__Work request__. In your copy, leave out the pictures and reproduce the listing below exactly.
Segment Start: Material for this task
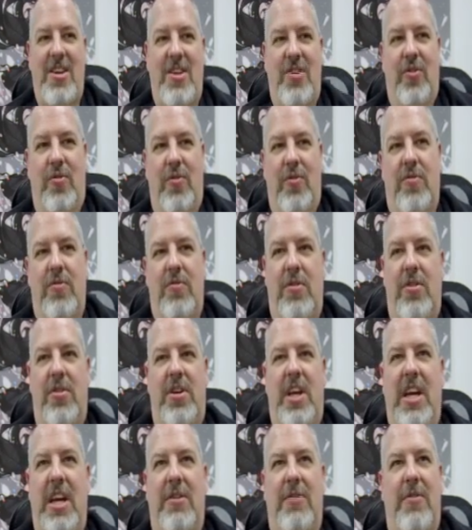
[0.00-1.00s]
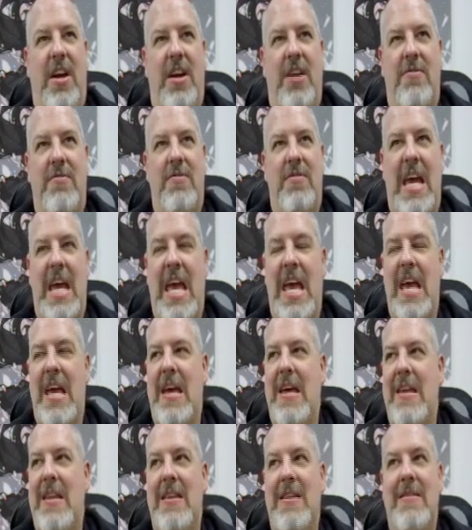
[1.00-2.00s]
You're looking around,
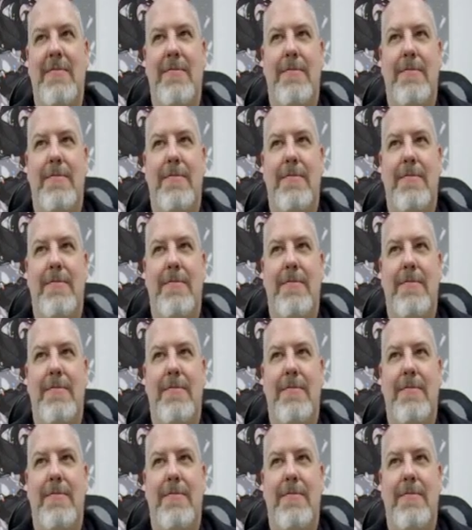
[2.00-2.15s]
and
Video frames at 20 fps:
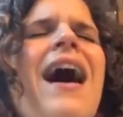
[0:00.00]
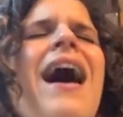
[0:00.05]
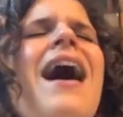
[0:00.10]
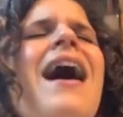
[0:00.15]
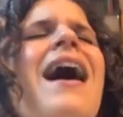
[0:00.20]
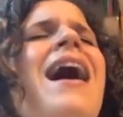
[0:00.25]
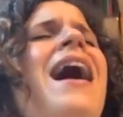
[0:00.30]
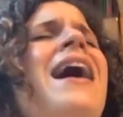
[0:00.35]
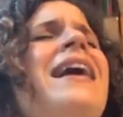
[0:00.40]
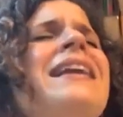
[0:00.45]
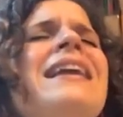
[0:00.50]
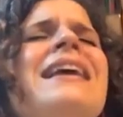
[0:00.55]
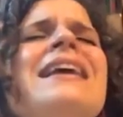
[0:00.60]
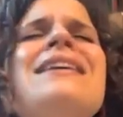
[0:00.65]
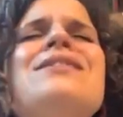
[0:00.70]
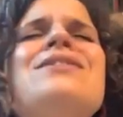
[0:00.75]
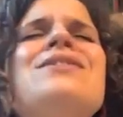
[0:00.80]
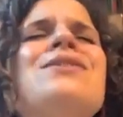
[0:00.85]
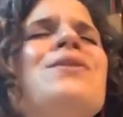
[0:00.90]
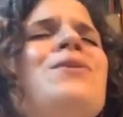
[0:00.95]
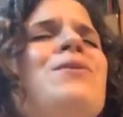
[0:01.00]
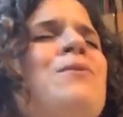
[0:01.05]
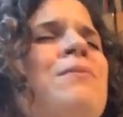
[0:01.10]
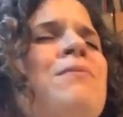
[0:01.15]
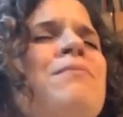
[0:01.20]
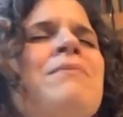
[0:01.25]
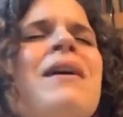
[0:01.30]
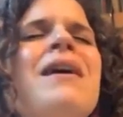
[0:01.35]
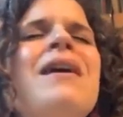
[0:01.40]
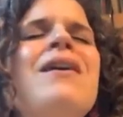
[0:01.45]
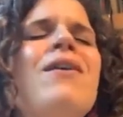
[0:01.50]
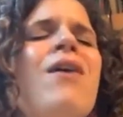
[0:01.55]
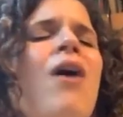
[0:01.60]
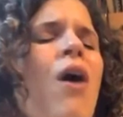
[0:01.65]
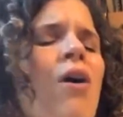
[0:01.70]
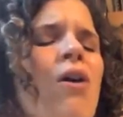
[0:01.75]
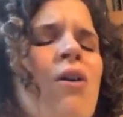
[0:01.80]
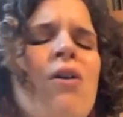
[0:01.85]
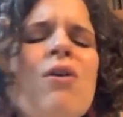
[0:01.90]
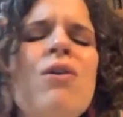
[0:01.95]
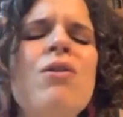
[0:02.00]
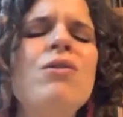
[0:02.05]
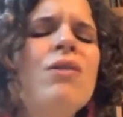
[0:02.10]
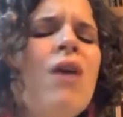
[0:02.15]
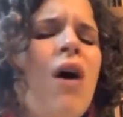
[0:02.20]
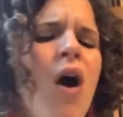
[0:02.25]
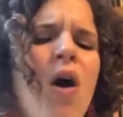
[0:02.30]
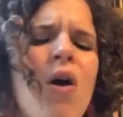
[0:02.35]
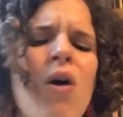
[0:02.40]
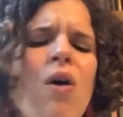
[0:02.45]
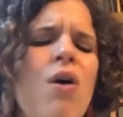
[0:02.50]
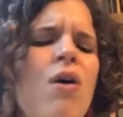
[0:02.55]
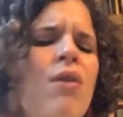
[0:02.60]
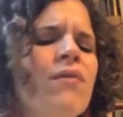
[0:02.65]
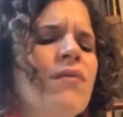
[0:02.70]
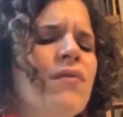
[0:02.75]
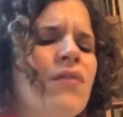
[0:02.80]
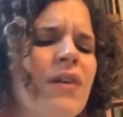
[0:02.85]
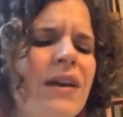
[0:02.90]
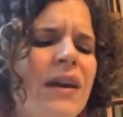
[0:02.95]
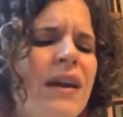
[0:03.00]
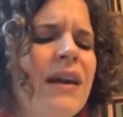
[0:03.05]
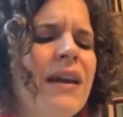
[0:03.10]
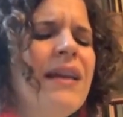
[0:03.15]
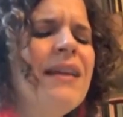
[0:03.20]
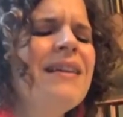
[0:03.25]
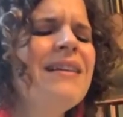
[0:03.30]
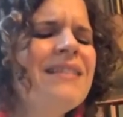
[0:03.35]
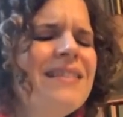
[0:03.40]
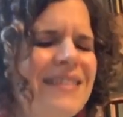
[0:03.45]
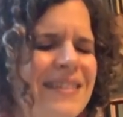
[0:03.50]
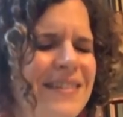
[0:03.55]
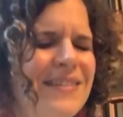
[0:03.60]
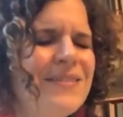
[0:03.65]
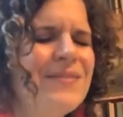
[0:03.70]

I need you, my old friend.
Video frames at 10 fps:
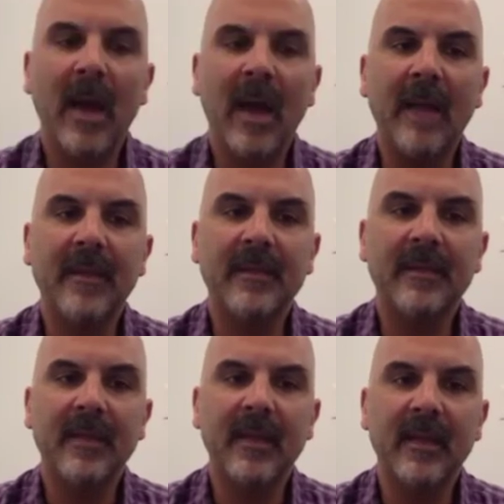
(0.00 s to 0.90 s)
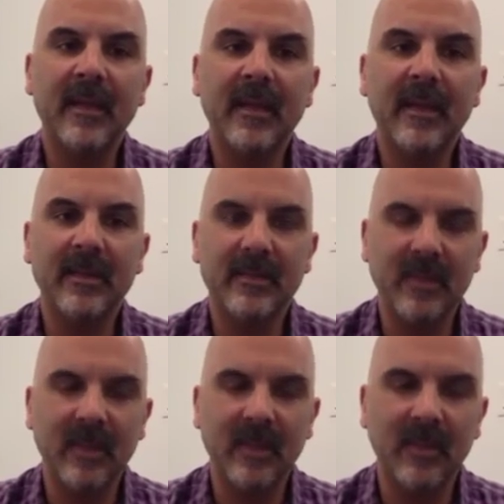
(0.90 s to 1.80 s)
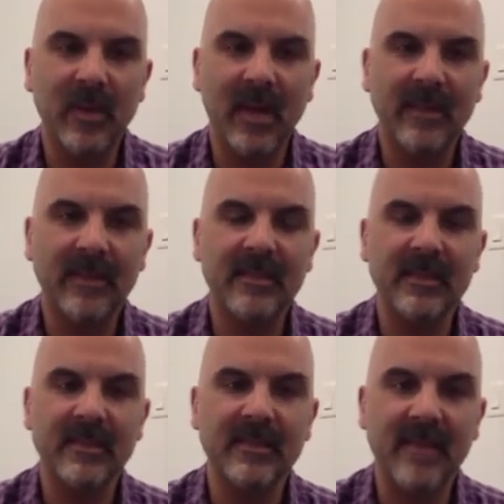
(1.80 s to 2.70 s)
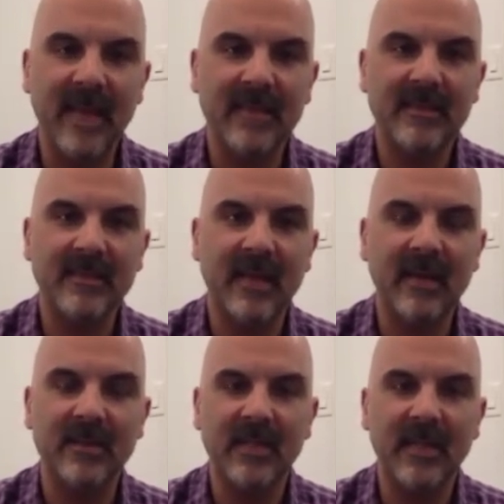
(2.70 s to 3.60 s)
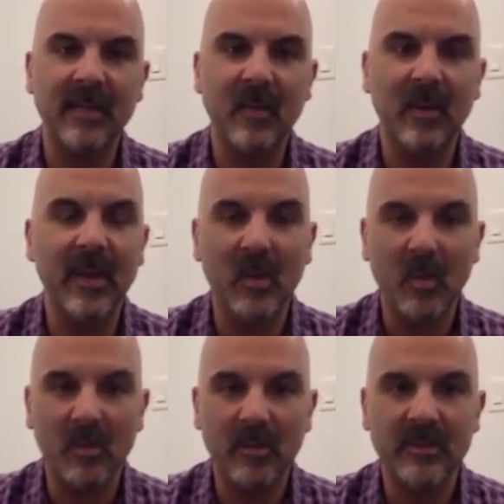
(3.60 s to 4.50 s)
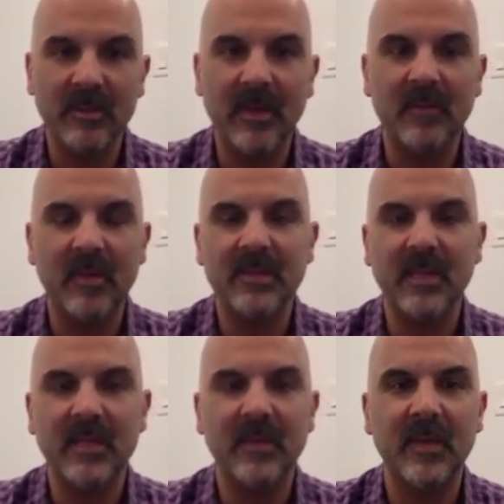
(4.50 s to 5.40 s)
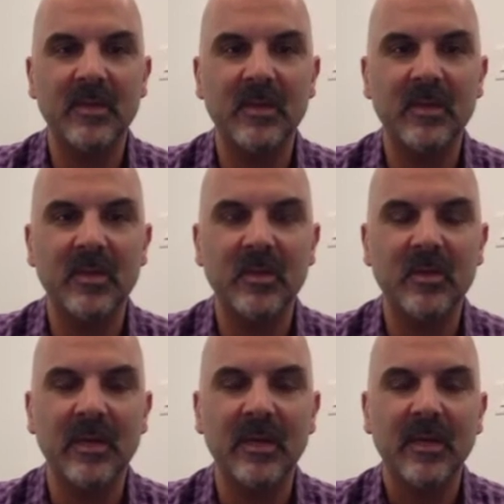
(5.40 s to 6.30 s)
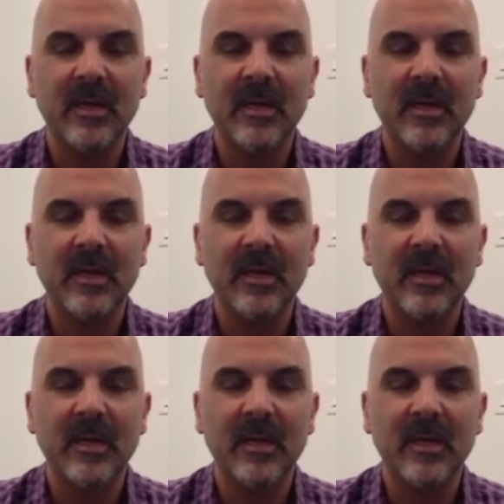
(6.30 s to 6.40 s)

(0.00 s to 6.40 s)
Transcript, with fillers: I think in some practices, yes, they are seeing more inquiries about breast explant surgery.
Segment End: Material for this task
__Completed exercise__.
[0.00-1.00s]
[1.00-2.00s]
You're looking around,
[2.00-2.15s]
and
Video frames at 20 fps:
[0:00.00]
[0:00.05]
[0:00.10]
[0:00.15]
[0:00.20]
[0:00.25]
[0:00.30]
[0:00.35]
[0:00.40]
[0:00.45]
[0:00.50]
[0:00.55]
[0:00.60]
[0:00.65]
[0:00.70]
[0:00.75]
[0:00.80]
[0:00.85]
[0:00.90]
[0:00.95]
[0:01.00]
[0:01.05]
[0:01.10]
[0:01.15]
[0:01.20]
[0:01.25]
[0:01.30]
[0:01.35]
[0:01.40]
[0:01.45]
[0:01.50]
[0:01.55]
[0:01.60]
[0:01.65]
[0:01.70]
[0:01.75]
[0:01.80]
[0:01.85]
[0:01.90]
[0:01.95]
[0:02.00]
[0:02.05]
[0:02.10]
[0:02.15]
[0:02.20]
[0:02.25]
[0:02.30]
[0:02.35]
[0:02.40]
[0:02.45]
[0:02.50]
[0:02.55]
[0:02.60]
[0:02.65]
[0:02.70]
[0:02.75]
[0:02.80]
[0:02.85]
[0:02.90]
[0:02.95]
[0:03.00]
[0:03.05]
[0:03.10]
[0:03.15]
[0:03.20]
[0:03.25]
[0:03.30]
[0:03.35]
[0:03.40]
[0:03.45]
[0:03.50]
[0:03.55]
[0:03.60]
[0:03.65]
[0:03.70]

I need you, my old friend.
Video frames at 10 fps:
(0.00 s to 0.90 s)
(0.90 s to 1.80 s)
(1.80 s to 2.70 s)
(2.70 s to 3.60 s)
(3.60 s to 4.50 s)
(4.50 s to 5.40 s)
(5.40 s to 6.30 s)
(6.30 s to 6.40 s)

(0.00 s to 6.40 s)
Transcript, with fillers: I think in some practices, yes, they are seeing more inquiries about breast explant surgery.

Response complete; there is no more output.